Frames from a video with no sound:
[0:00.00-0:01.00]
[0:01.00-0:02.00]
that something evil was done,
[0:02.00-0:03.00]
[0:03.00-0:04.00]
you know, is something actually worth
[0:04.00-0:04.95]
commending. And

......

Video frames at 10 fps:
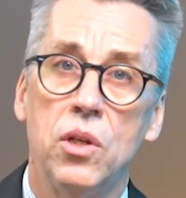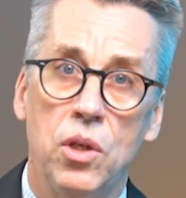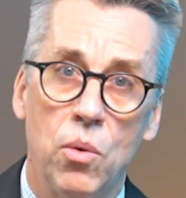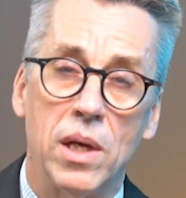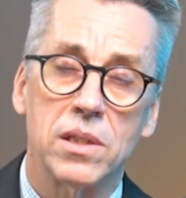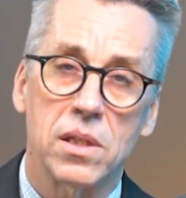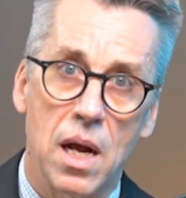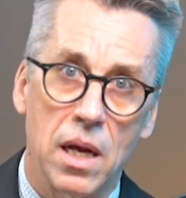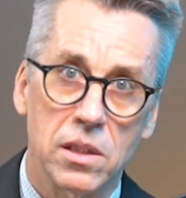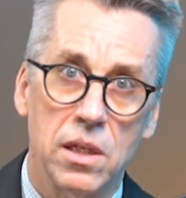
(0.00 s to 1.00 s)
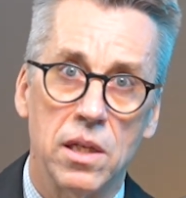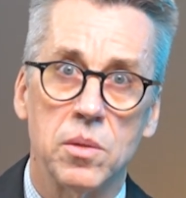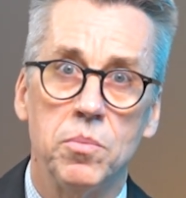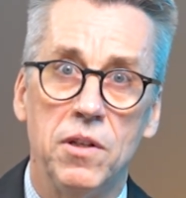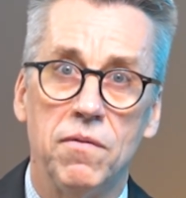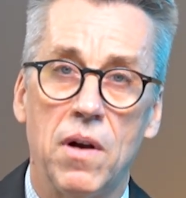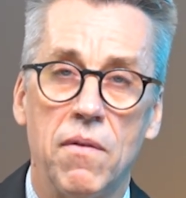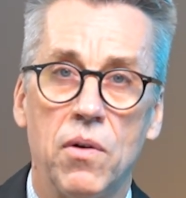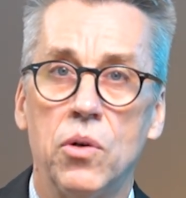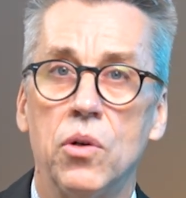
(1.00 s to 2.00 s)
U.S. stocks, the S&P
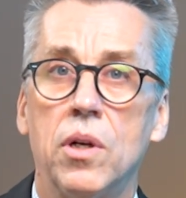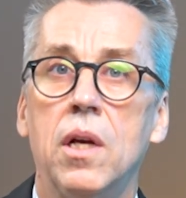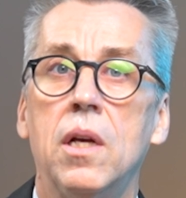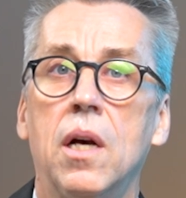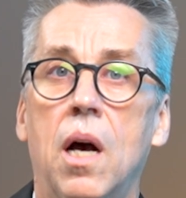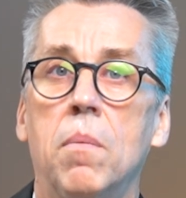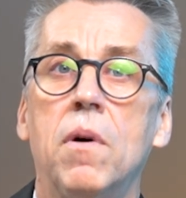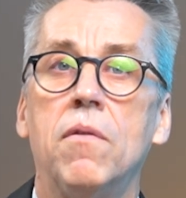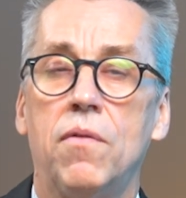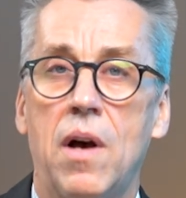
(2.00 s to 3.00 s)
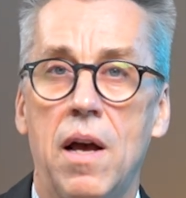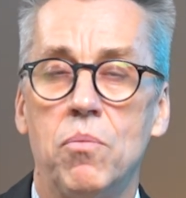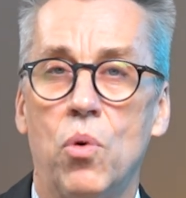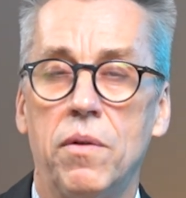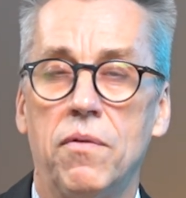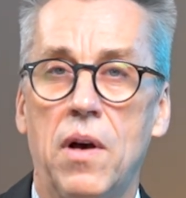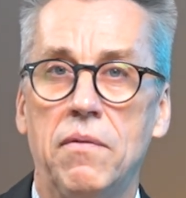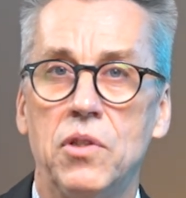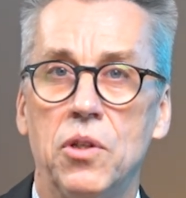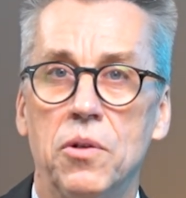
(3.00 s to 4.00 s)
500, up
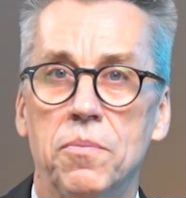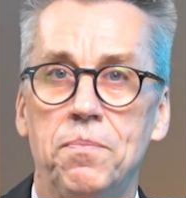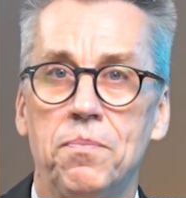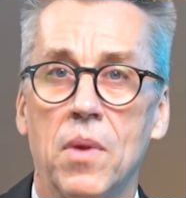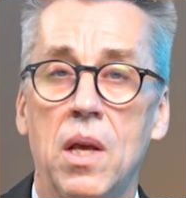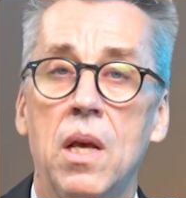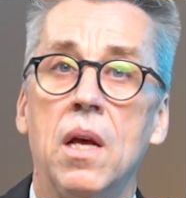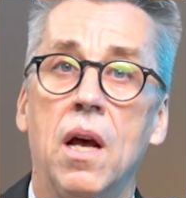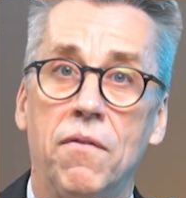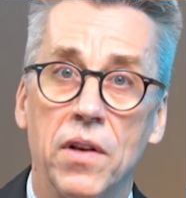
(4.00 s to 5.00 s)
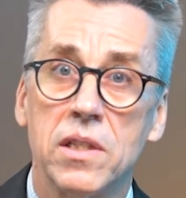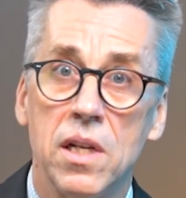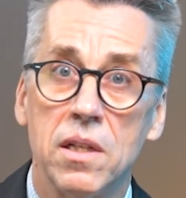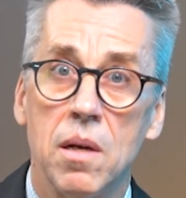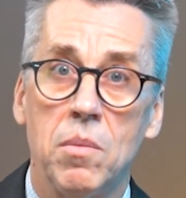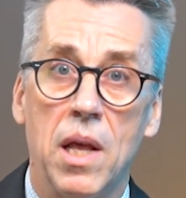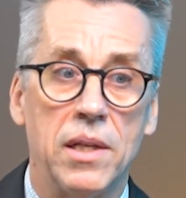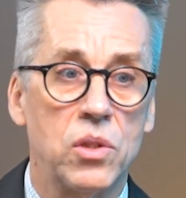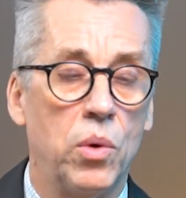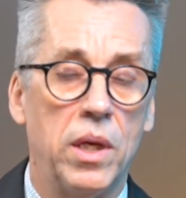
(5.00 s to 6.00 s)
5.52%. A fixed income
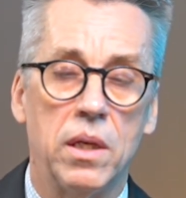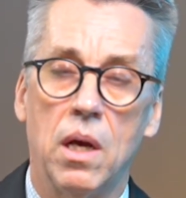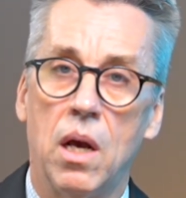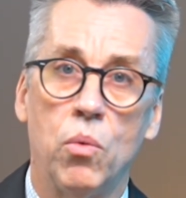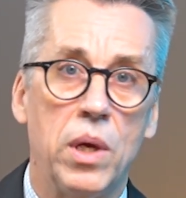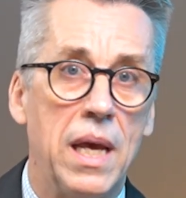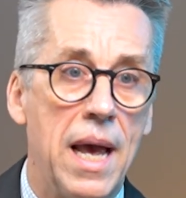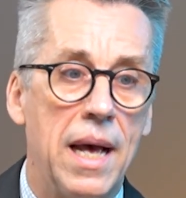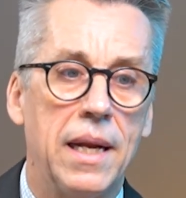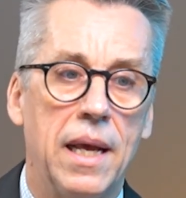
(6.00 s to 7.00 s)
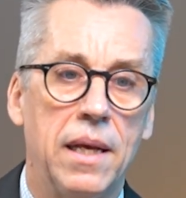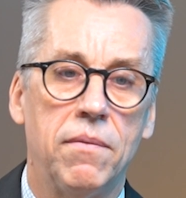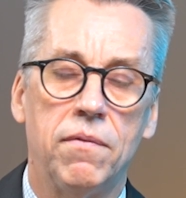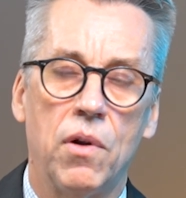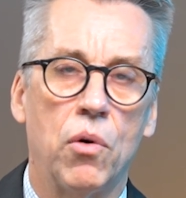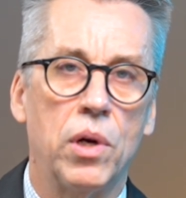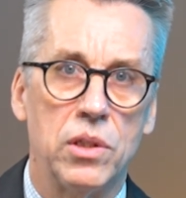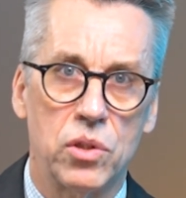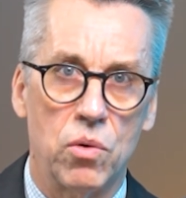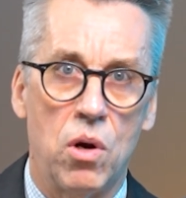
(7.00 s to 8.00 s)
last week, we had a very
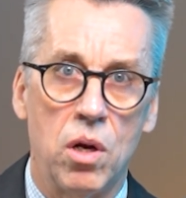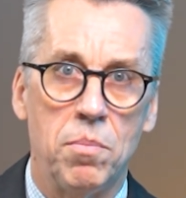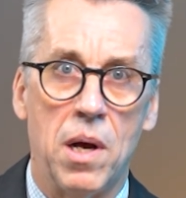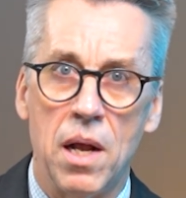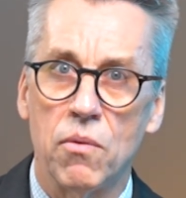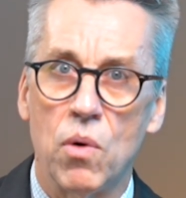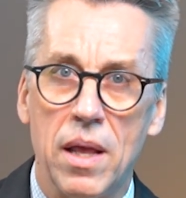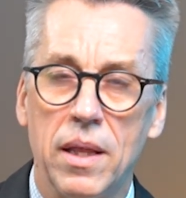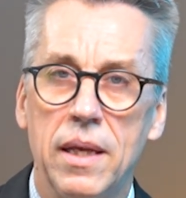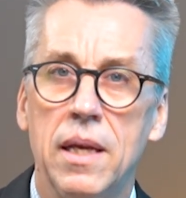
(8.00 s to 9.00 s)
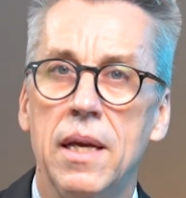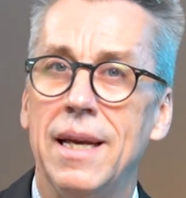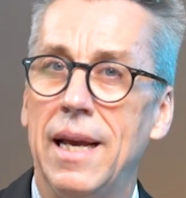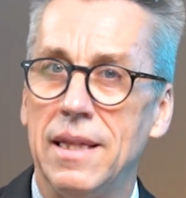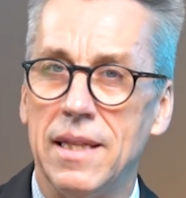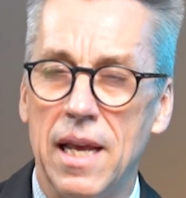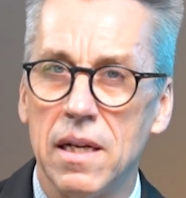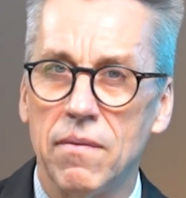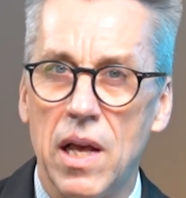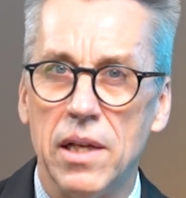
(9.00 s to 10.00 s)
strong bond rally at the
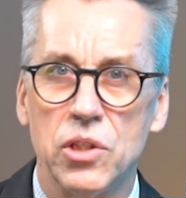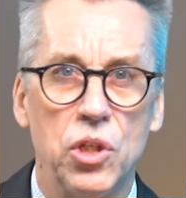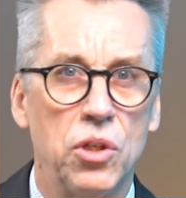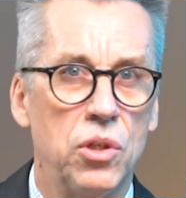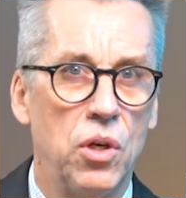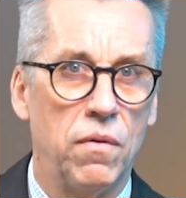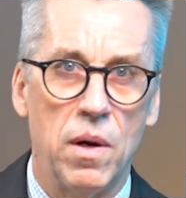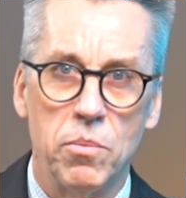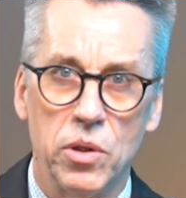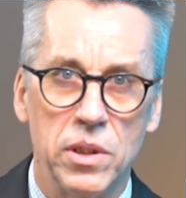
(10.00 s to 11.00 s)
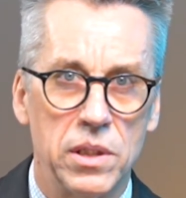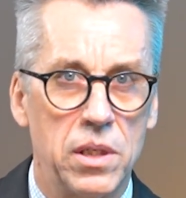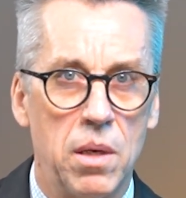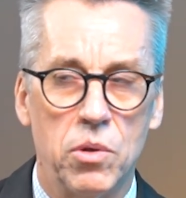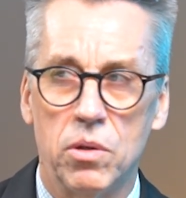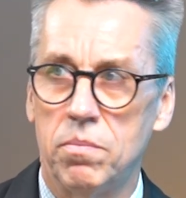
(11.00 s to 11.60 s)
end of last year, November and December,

......

* _Task statement_: An exact transcription is needed of the lines from the one with "(1.00 s to 2.00 s)" to the one with "(10.00 s to 11.00 s)" above, both ends included, with pictures left out.

* _Solution for this task_:
(1.00 s to 2.00 s)
U.S. stocks, the S&P
(2.00 s to 3.00 s)
(3.00 s to 4.00 s)
500, up
(4.00 s to 5.00 s)
(5.00 s to 6.00 s)
5.52%. A fixed income
(6.00 s to 7.00 s)
(7.00 s to 8.00 s)
last week, we had a very
(8.00 s to 9.00 s)
(9.00 s to 10.00 s)
strong bond rally at the
(10.00 s to 11.00 s)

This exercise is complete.